Zip Me Up

Zip Me Up

Rate This
  • Comments 31

Suppose you’ve got a sequence of Foos and you want to project from that a sequences of Bars. That’s straightforward using LINQ:

IEnumerable<Bars> bars = from foo in foos select MakeBar(foo);

or, without the query sugar:

IEnumerable<Bars> bars = foos.Select(foo=>MakeBar(foo));

But what if you have two sequences that you want to project from? Say you’ve got two sequences of doubles that are the same length, and you want to project a sequences of points.

The operation of “project from two sequences of the same length” is called a “zip join”, because its like doing up a zipper – you need each member of the left sequence to correspond to a member of the right sequence. In the version of the base class library that will ship with C# 4.0, we’ll be adding a Zip sequence operator to the standard extension methods.

The code to do so is pretty trivial; if you happen to need this in C# 3.0, I’ve put the source code below.

We considered adding a query syntax for zip joins. Something like

from foo in foos, bar in bars select MakeBlah(foo, bar)

or

from (foo, bar) in (foos, bars) select MakeBlah(foo, bar)

or some such thing, which would be syntactically transformed into

foos.Zip(bars, (foo, bar)=>MakeBlah(foo, bar))

However, we decided that adding a query syntax for a relatively obscure operation that is not actually supported by most relational databases was not worth the cost of complicating the grammar and the syntactic translation rules.

Here’s the source code:

public static IEnumerable<TResult> Zip<TFirst, TSecond, TResult>
    (this IEnumerable<TFirst> first,
    IEnumerable<TSecond> second,
    Func<TFirst, TSecond, TResult> resultSelector)
{
    if (first == null) throw new ArgumentNullException("first");
    if (second == null) throw new ArgumentNullException("second");
    if (resultSelector == null) throw new ArgumentNullException("resultSelector");
    return ZipIterator(first, second, resultSelector);
}

private static IEnumerable<TResult> ZipIterator<TFirst, TSecond, TResult>
    (IEnumerable<TFirst> first,
    IEnumerable<TSecond> second,
    Func<TFirst, TSecond, TResult> resultSelector)
{
    using (IEnumerator<TFirst> e1 = first.GetEnumerator())
        using (IEnumerator<TSecond> e2 = second.GetEnumerator())
            while (e1.MoveNext() && e2.MoveNext())
                yield return resultSelector(e1.Current, e2.Current);
}

  • Sounds similar to the  List.zip and List.unzip functions in F#.

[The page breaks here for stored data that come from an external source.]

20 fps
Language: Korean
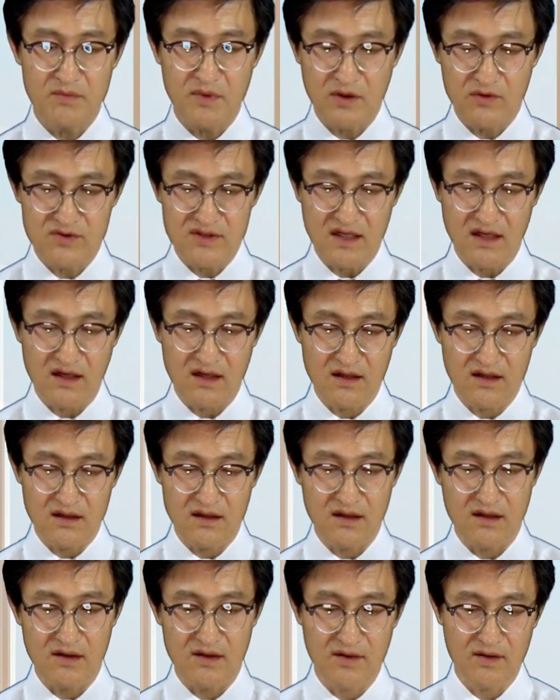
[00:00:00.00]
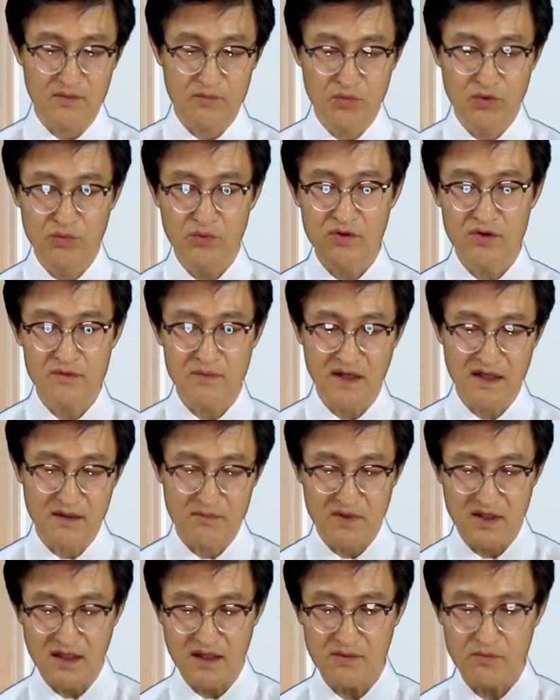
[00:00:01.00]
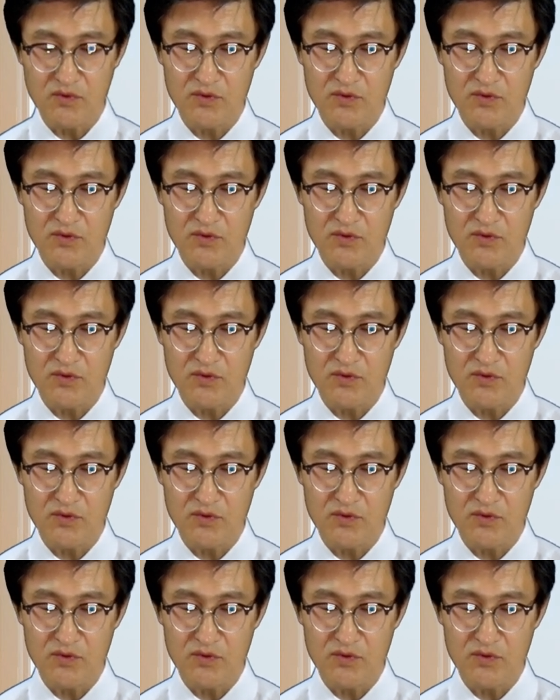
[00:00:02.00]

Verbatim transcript: 배우자 예, 부부를 말합니다.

    Interesting why F# decided to have this on List instead of any sequence i.e IEnumerable<T>

  • Just a small correction: I believe bar should be bars in

    foos.Zip(bars, (foo, bar)=>MakeBlah(foo, bar))

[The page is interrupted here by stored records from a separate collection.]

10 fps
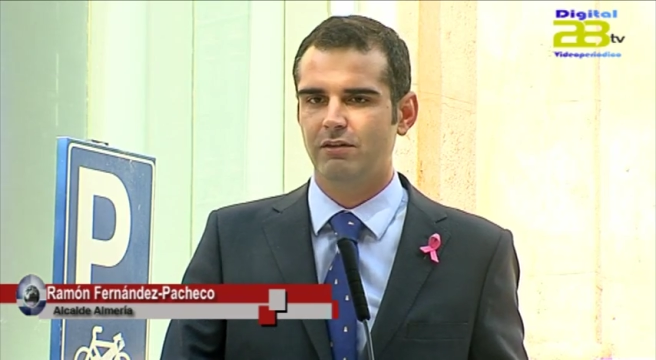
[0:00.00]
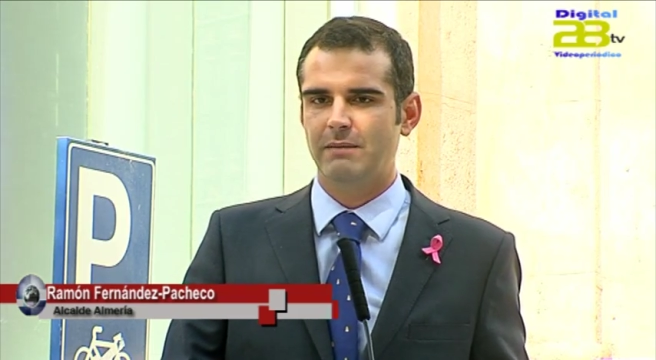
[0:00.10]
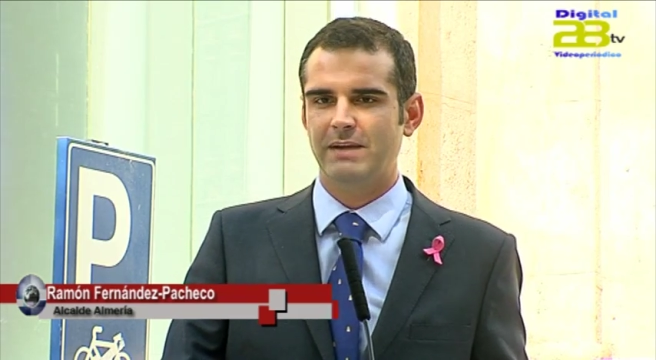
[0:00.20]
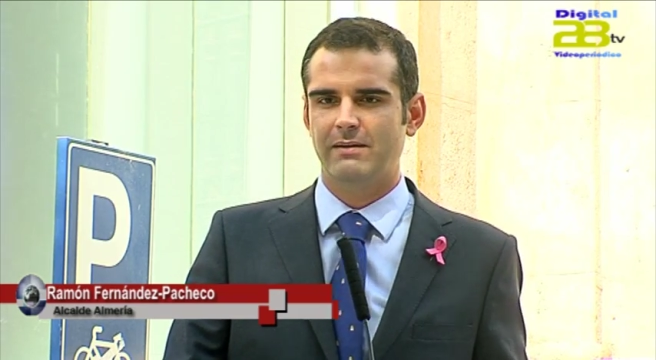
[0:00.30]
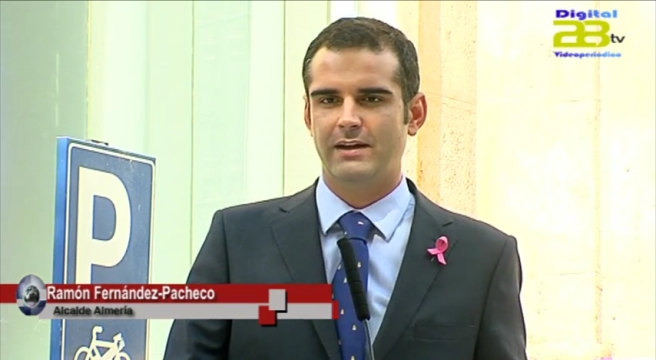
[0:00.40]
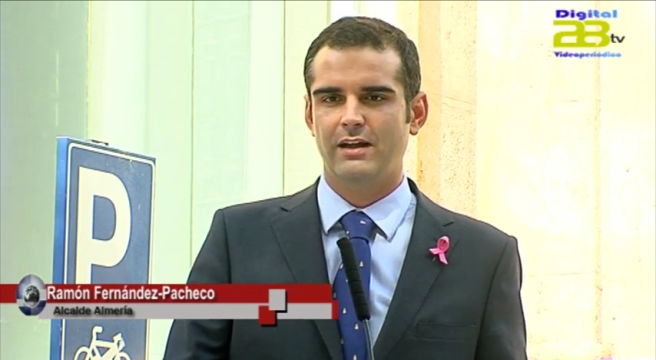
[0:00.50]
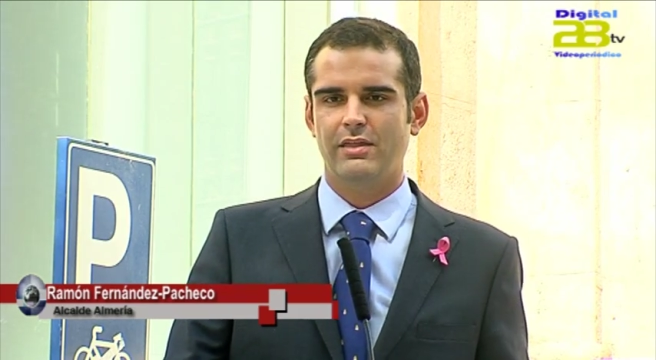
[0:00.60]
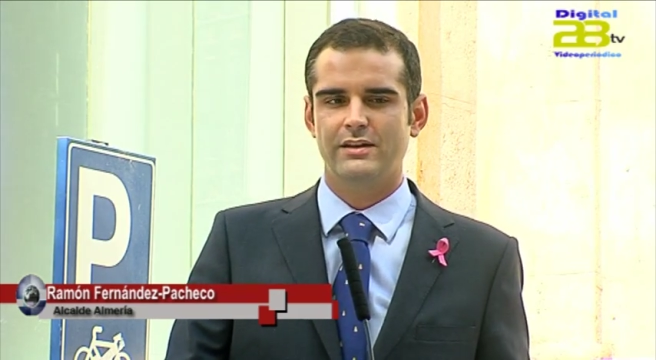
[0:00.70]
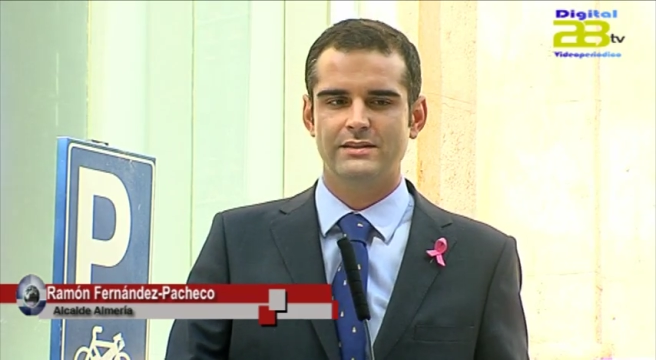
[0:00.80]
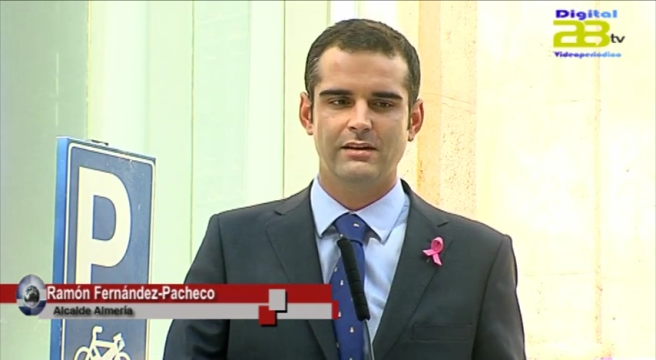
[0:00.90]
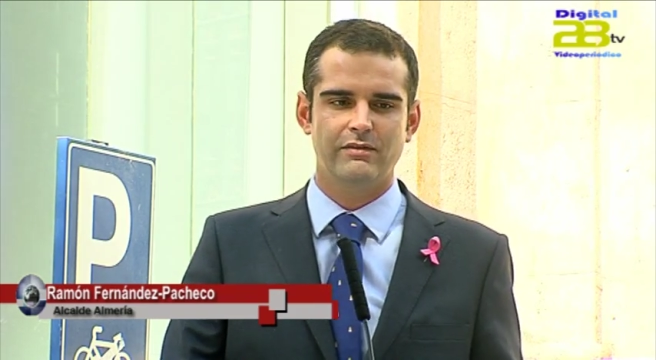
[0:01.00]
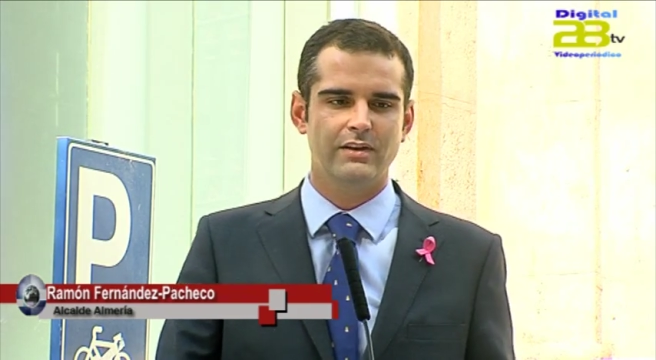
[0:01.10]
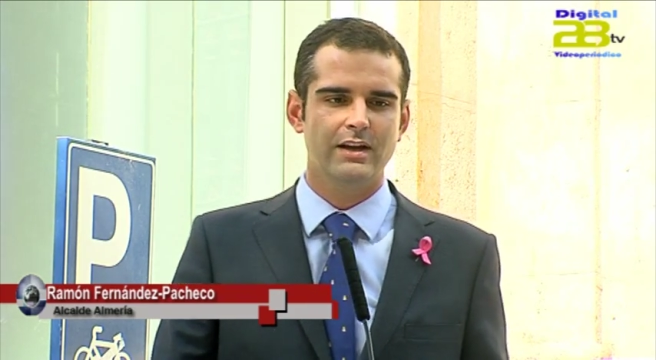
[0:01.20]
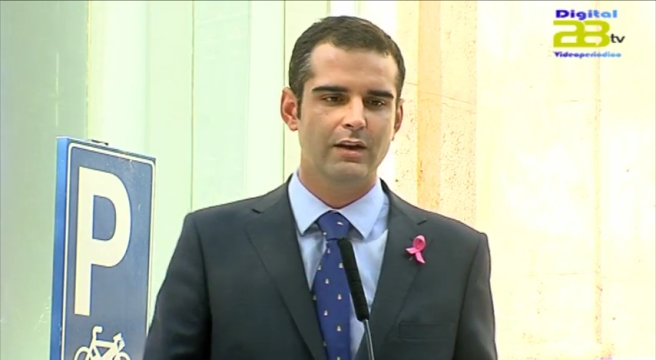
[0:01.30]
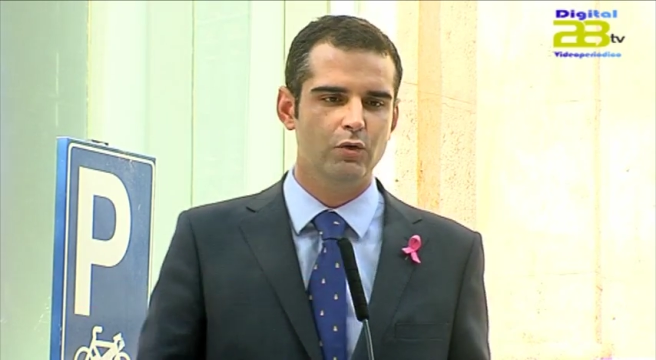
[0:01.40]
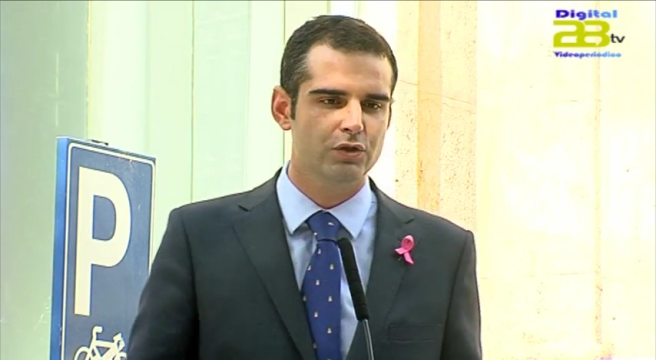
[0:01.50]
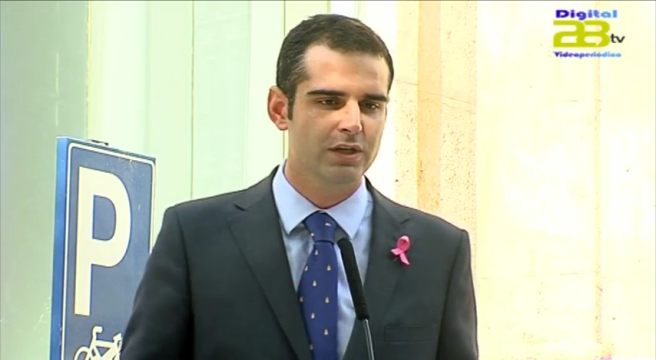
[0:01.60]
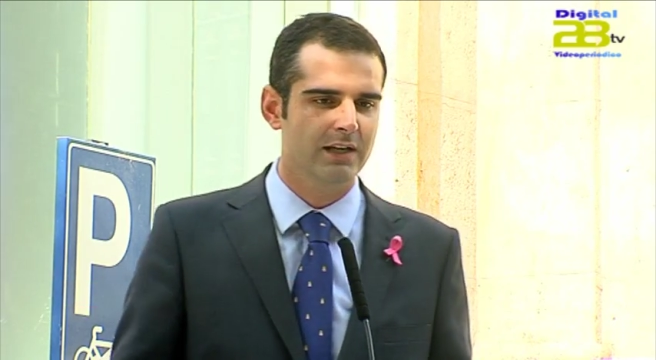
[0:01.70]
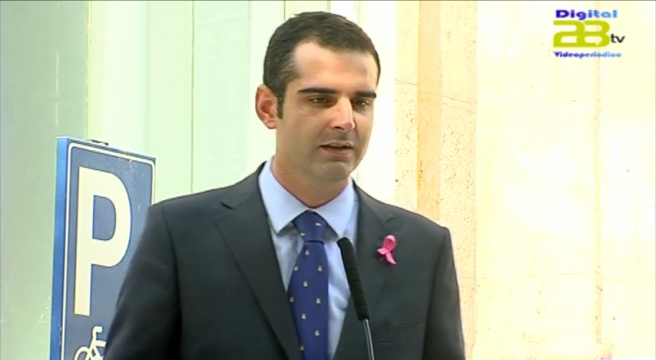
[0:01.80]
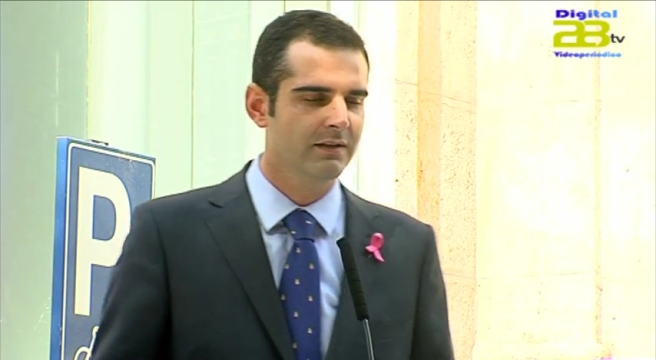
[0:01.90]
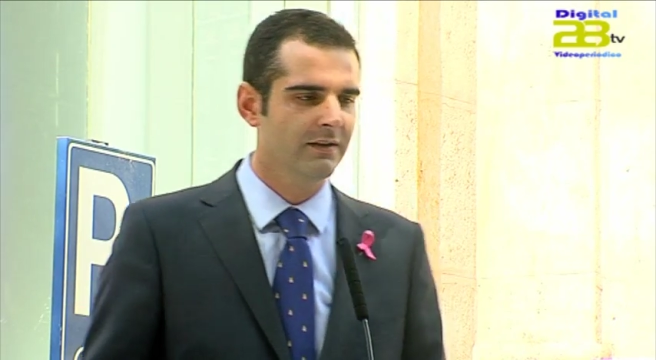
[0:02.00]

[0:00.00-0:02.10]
la palabra cáncer significa lucha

  • Although I generally like the syntax of extension methods, it seems like an odd fit for the zip method.  To me, it seems like it would be more readable if there were either static method imports (similar to java) or to just put the method on a class and not make it an extension. For example:

    instead of

    foos.Zip(bars, (foo, bar)=>MakeBlah(foo, bar))

    you would have

    Lists.Zip(foos,bars, (foo, bar)=>MakeBlah(foo, bar))

    or just

    Zip(foos,bars, (foo, bar)=>MakeBlah(foo, bar))

    or without the last lambda, and some sort of tuple support

    Zip(foos,bars)

    which could be used like this (also assuming good tuple support):

    foreach( (foo,bar) in Zip(foos,bars){

    //do something

    }

    I like the concept, but the way it sounds when I read it doesn't seem to convey the meaning very well (at least not for how my brain works).

    Either way its still a great addition :D

  • Well, nothing stops you from calling it explicitly as Enumerable.Zip(), right? I often do that with Concat() for precisely the same reasons.

    (by the way, I wish Enumerable.Concat() was made vararg...)

  • Nice... A good part of C#3 IEnumerable<> extensions resemble what exists in Haskell, so I always felt like Zip() was missing. But Unzip() can probably not be added, unless some standard tuples are added too.

    I feel like I could have used the general syntax for zip joins to replace the majority of my 'for' loops (as opposed to 'foreach' loops). The main use of indices is for looking up in other collections in a synchronized way.

    Sure, the database querying analogy doesn't extend to zip joins, but I mostly use linq for functional iterations anyway. :)

  • I like how zip join is defined in Haskell:

    zipWith          :: (a->b->c) -> [a]->[b]->[c]

    zipWith z (a:as) (b:bs)            =  z a b : zipWith z as bs

    zipWith _ _ _                          =  []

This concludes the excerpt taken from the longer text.